くつくつとその様を見て、イシュタルは笑う。
「安心しろ、ちゃんと分かっているからな」
レヴェリアの頬を舌で舐めて、その耳元で甘く囁くイシュタル。
そして彼女は、再びレヴェリアを貪り始めるのだった。
「おい、レヴェリア。その胸をどうにかしろ。教育に悪い」
「さすがに理不尽過ぎるぞ、アルフィア」
厳しい表情でもって指摘したアルフィアに対して、レヴェリアは言い返した。
彼女の腕には、メーテリアの子が穏やかな表情で眠っていた。
アルフィアも既に抱っこしており、彼女からレヴェリアへ順番が回ってきていた。
イシュタルとの逢瀬から1週間後、レヴェリアはメーテリアの出産に備える為、ヘラ・ファミリアのホームに泊まり込んでいた。
それから3日後、メーテリアに陣痛が始まった。
自身の出番はない、とレヴェリアが予想していた通り、何事もなくメーテリアの出産は無事に終わった。

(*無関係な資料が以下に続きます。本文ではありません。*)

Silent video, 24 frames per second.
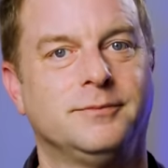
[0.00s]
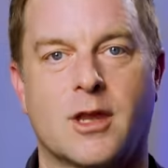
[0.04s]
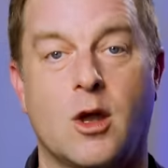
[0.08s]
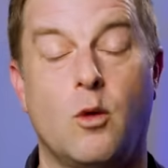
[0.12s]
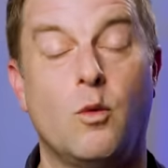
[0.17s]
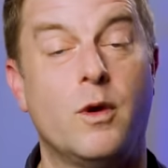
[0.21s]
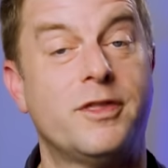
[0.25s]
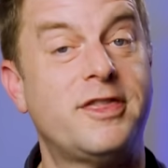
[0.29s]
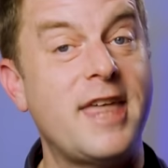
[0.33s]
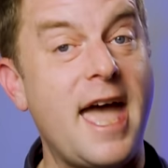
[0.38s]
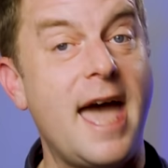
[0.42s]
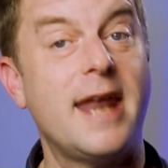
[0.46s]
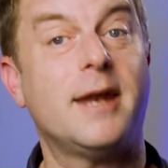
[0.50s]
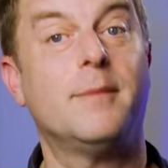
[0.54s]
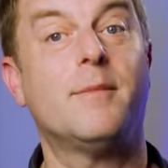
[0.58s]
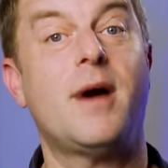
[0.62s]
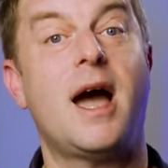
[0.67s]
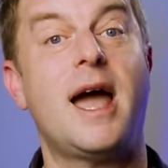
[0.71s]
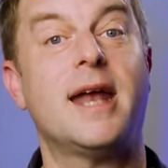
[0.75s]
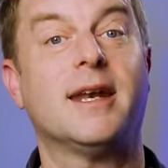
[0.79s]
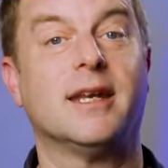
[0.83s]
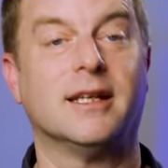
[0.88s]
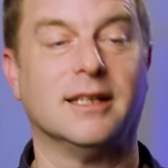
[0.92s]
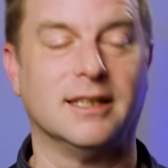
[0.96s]
With that in
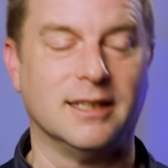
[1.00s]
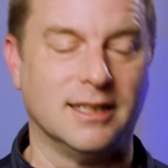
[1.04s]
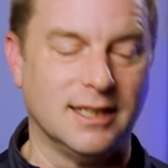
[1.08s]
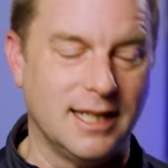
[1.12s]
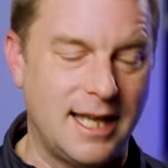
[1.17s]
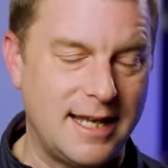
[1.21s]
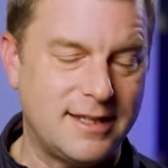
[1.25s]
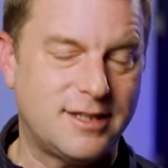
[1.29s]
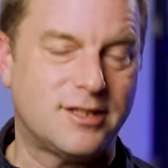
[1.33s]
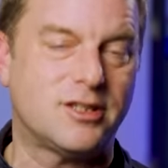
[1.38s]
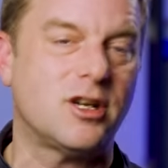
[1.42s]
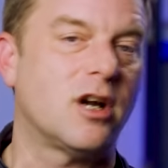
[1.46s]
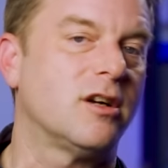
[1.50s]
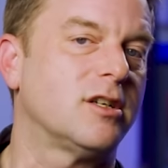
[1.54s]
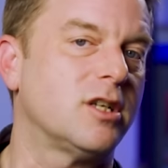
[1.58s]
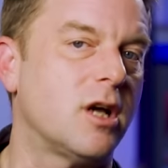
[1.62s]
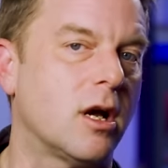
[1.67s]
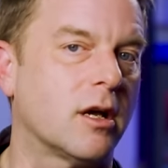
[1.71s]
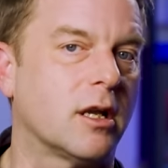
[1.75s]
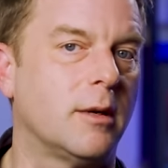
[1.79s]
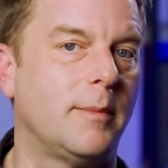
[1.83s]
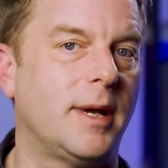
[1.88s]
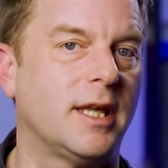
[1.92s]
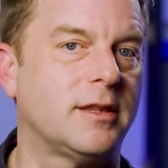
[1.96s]
mind, let's start
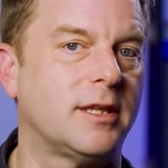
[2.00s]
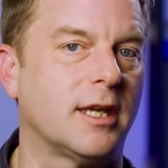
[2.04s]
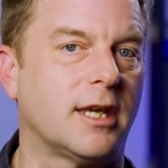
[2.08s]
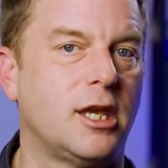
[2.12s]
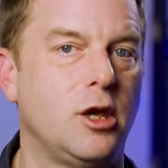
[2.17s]
talking about the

産まれたのは元気な男の子であり、レヴェリアが念の為に治癒魔法を掛けたこともあって母子共に健康そのものだ。
「うちの人、帰ってこれるかしら……?」
穏やかな表情で、そのやり取りを見ていたメーテリアが呟いた。
彼女の旦那は現在、自身のファミリアへ報告に行っており、この場にはいない。
既に1時間程経過しているのだが、中々帰ってこなかった。
ファミリア総出で酒を飲まされていそうな予感がヒシヒシとしていた。
子供が産まれてから2人きりで言葉を交わして名前も決めて、彼が赤ちゃんを抱っこしていたのは幸いだ。
「メーテリア、この子の名は?」
アルフィアの問いかけに、メーテリアは微笑んで答える。
「ベルよ。ベル・クラネル」
察しの良いアルフィアは、それはもしや自分の魔法に由来しているのでは、という考えが頭を過った。
「姉さんの考えている通りよ」
メーテリアにそう言われて、アルフィアは気恥ずかしくなってそっぽを向いた。
姉妹の微笑ましいやり取りに、心を和ませながらレヴェリアはベルをメーテリアへ渡す。
ベルを受け取ったメーテリアは、早くも手慣れた様子で抱きかかえる。
穏やかな表情で、子を見つめるメーテリアは母の顔であった。